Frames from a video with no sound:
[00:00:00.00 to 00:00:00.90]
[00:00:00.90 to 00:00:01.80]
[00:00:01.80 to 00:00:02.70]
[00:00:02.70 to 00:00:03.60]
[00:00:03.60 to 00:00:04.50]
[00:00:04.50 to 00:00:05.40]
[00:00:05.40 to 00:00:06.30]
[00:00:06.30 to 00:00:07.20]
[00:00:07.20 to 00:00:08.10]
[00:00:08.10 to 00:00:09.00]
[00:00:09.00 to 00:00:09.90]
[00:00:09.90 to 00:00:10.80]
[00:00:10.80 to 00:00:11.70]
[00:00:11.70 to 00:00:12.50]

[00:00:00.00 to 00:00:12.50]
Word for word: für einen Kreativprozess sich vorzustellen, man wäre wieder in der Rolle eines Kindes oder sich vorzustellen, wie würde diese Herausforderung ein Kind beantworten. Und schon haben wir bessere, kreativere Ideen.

○ ○ ○

**WORK ITEM:** An exact retyping of the lines from the one with "[00:00:10.80 to 00:00:11.70]" to the end of the material above, with both ends included and nothing added, is the required answer.

**ANSWER FOR THE TASK:**
[00:00:10.80 to 00:00:11.70]
[00:00:11.70 to 00:00:12.50]

[00:00:00.00 to 00:00:12.50]
Word for word: für einen Kreativprozess sich vorzustellen, man wäre wieder in der Rolle eines Kindes oder sich vorzustellen, wie würde diese Herausforderung ein Kind beantworten. Und schon haben wir bessere, kreativere Ideen.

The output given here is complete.